In full and without alteration, print the records below, minus any images.

Start of Block

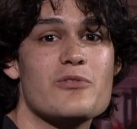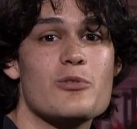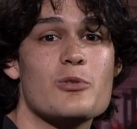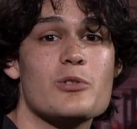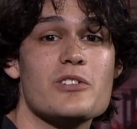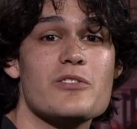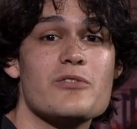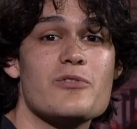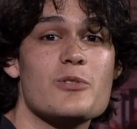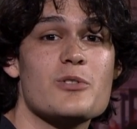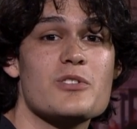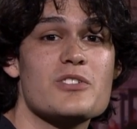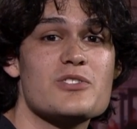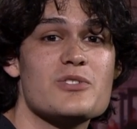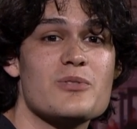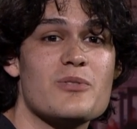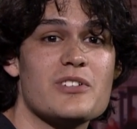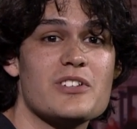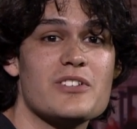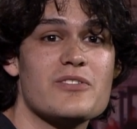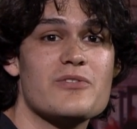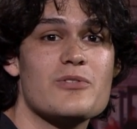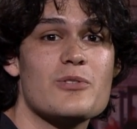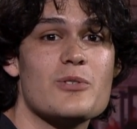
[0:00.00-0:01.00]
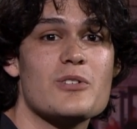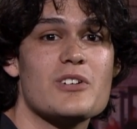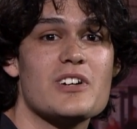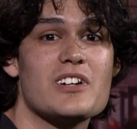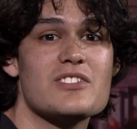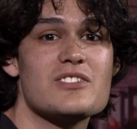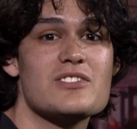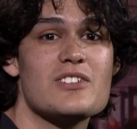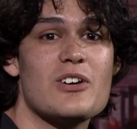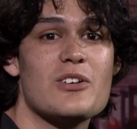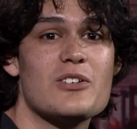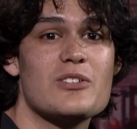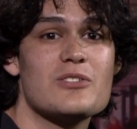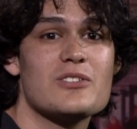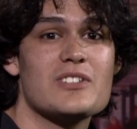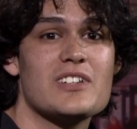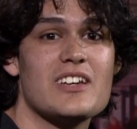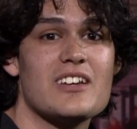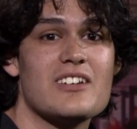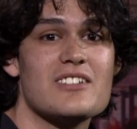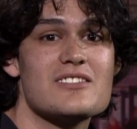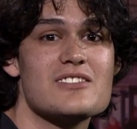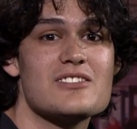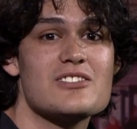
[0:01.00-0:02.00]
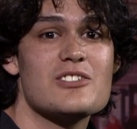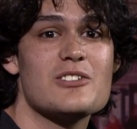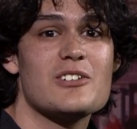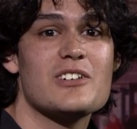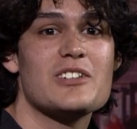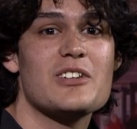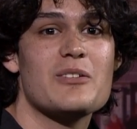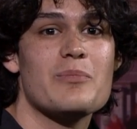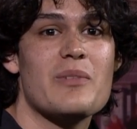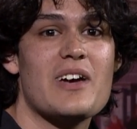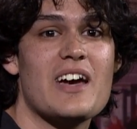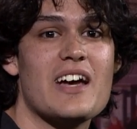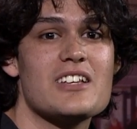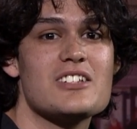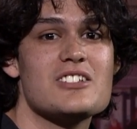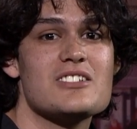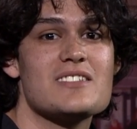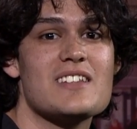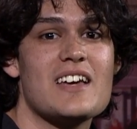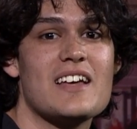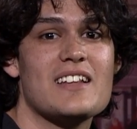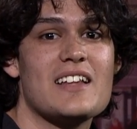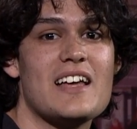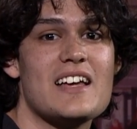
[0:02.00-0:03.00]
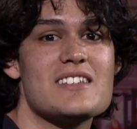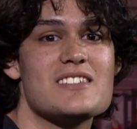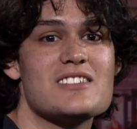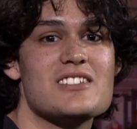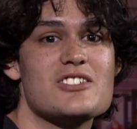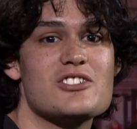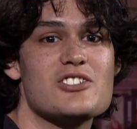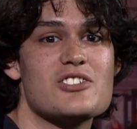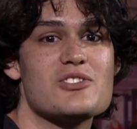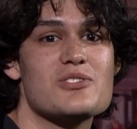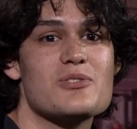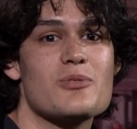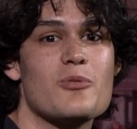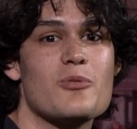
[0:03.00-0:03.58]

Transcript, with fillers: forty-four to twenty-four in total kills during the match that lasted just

End of Block

**ANSWER TO THE PROBLEM**:
[0:00.00-0:01.00]
[0:01.00-0:02.00]
[0:02.00-0:03.00]
[0:03.00-0:03.58]

Transcript, with fillers: forty-four to twenty-four in total kills during the match that lasted just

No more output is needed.